(Dataset entries)
────────────────────────────────────────
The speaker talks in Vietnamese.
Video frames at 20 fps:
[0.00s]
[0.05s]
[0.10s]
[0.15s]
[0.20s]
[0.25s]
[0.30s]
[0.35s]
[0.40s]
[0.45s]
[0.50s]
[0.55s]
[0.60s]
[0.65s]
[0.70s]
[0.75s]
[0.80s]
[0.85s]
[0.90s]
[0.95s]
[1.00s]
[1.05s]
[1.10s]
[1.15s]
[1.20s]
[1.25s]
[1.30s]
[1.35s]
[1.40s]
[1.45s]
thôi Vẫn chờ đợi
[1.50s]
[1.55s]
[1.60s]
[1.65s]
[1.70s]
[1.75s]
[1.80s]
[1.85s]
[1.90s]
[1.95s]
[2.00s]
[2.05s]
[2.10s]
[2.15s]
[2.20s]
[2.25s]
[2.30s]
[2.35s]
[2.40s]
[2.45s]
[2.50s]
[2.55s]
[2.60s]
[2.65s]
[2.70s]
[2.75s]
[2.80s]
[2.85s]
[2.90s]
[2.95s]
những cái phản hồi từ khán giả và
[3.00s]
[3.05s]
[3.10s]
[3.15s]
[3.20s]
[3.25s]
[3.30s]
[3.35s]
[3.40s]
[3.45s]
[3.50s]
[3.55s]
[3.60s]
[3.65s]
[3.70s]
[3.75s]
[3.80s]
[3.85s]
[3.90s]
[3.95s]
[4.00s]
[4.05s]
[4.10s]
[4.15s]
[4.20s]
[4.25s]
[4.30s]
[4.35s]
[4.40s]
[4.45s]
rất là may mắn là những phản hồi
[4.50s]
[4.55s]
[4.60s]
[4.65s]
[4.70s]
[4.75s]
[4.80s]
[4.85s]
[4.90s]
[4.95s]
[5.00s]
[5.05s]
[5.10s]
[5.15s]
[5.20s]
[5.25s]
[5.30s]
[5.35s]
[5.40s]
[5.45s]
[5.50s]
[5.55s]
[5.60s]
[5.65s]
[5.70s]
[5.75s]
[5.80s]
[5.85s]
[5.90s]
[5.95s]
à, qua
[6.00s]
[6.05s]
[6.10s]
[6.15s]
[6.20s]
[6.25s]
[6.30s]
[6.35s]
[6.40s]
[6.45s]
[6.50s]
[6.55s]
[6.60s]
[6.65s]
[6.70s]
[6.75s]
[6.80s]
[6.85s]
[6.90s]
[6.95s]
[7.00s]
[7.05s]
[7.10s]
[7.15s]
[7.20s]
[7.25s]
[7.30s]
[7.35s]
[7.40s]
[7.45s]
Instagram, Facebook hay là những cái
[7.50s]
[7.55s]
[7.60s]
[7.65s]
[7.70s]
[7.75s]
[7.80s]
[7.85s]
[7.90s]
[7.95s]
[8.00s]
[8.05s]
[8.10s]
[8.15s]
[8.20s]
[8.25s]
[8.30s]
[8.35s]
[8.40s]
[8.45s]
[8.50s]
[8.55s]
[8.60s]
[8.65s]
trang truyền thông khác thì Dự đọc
────────────────────────────────────────
> **What to work on**
A verbatim copy of every record is what you should return.

> **Task result**
The speaker talks in Vietnamese.
Video frames at 20 fps:
[0.00s]
[0.05s]
[0.10s]
[0.15s]
[0.20s]
[0.25s]
[0.30s]
[0.35s]
[0.40s]
[0.45s]
[0.50s]
[0.55s]
[0.60s]
[0.65s]
[0.70s]
[0.75s]
[0.80s]
[0.85s]
[0.90s]
[0.95s]
[1.00s]
[1.05s]
[1.10s]
[1.15s]
[1.20s]
[1.25s]
[1.30s]
[1.35s]
[1.40s]
[1.45s]
thôi Vẫn chờ đợi
[1.50s]
[1.55s]
[1.60s]
[1.65s]
[1.70s]
[1.75s]
[1.80s]
[1.85s]
[1.90s]
[1.95s]
[2.00s]
[2.05s]
[2.10s]
[2.15s]
[2.20s]
[2.25s]
[2.30s]
[2.35s]
[2.40s]
[2.45s]
[2.50s]
[2.55s]
[2.60s]
[2.65s]
[2.70s]
[2.75s]
[2.80s]
[2.85s]
[2.90s]
[2.95s]
những cái phản hồi từ khán giả và
[3.00s]
[3.05s]
[3.10s]
[3.15s]
[3.20s]
[3.25s]
[3.30s]
[3.35s]
[3.40s]
[3.45s]
[3.50s]
[3.55s]
[3.60s]
[3.65s]
[3.70s]
[3.75s]
[3.80s]
[3.85s]
[3.90s]
[3.95s]
[4.00s]
[4.05s]
[4.10s]
[4.15s]
[4.20s]
[4.25s]
[4.30s]
[4.35s]
[4.40s]
[4.45s]
rất là may mắn là những phản hồi
[4.50s]
[4.55s]
[4.60s]
[4.65s]
[4.70s]
[4.75s]
[4.80s]
[4.85s]
[4.90s]
[4.95s]
[5.00s]
[5.05s]
[5.10s]
[5.15s]
[5.20s]
[5.25s]
[5.30s]
[5.35s]
[5.40s]
[5.45s]
[5.50s]
[5.55s]
[5.60s]
[5.65s]
[5.70s]
[5.75s]
[5.80s]
[5.85s]
[5.90s]
[5.95s]
à, qua
[6.00s]
[6.05s]
[6.10s]
[6.15s]
[6.20s]
[6.25s]
[6.30s]
[6.35s]
[6.40s]
[6.45s]
[6.50s]
[6.55s]
[6.60s]
[6.65s]
[6.70s]
[6.75s]
[6.80s]
[6.85s]
[6.90s]
[6.95s]
[7.00s]
[7.05s]
[7.10s]
[7.15s]
[7.20s]
[7.25s]
[7.30s]
[7.35s]
[7.40s]
[7.45s]
Instagram, Facebook hay là những cái
[7.50s]
[7.55s]
[7.60s]
[7.65s]
[7.70s]
[7.75s]
[7.80s]
[7.85s]
[7.90s]
[7.95s]
[8.00s]
[8.05s]
[8.10s]
[8.15s]
[8.20s]
[8.25s]
[8.30s]
[8.35s]
[8.40s]
[8.45s]
[8.50s]
[8.55s]
[8.60s]
[8.65s]
trang truyền thông khác thì Dự đọc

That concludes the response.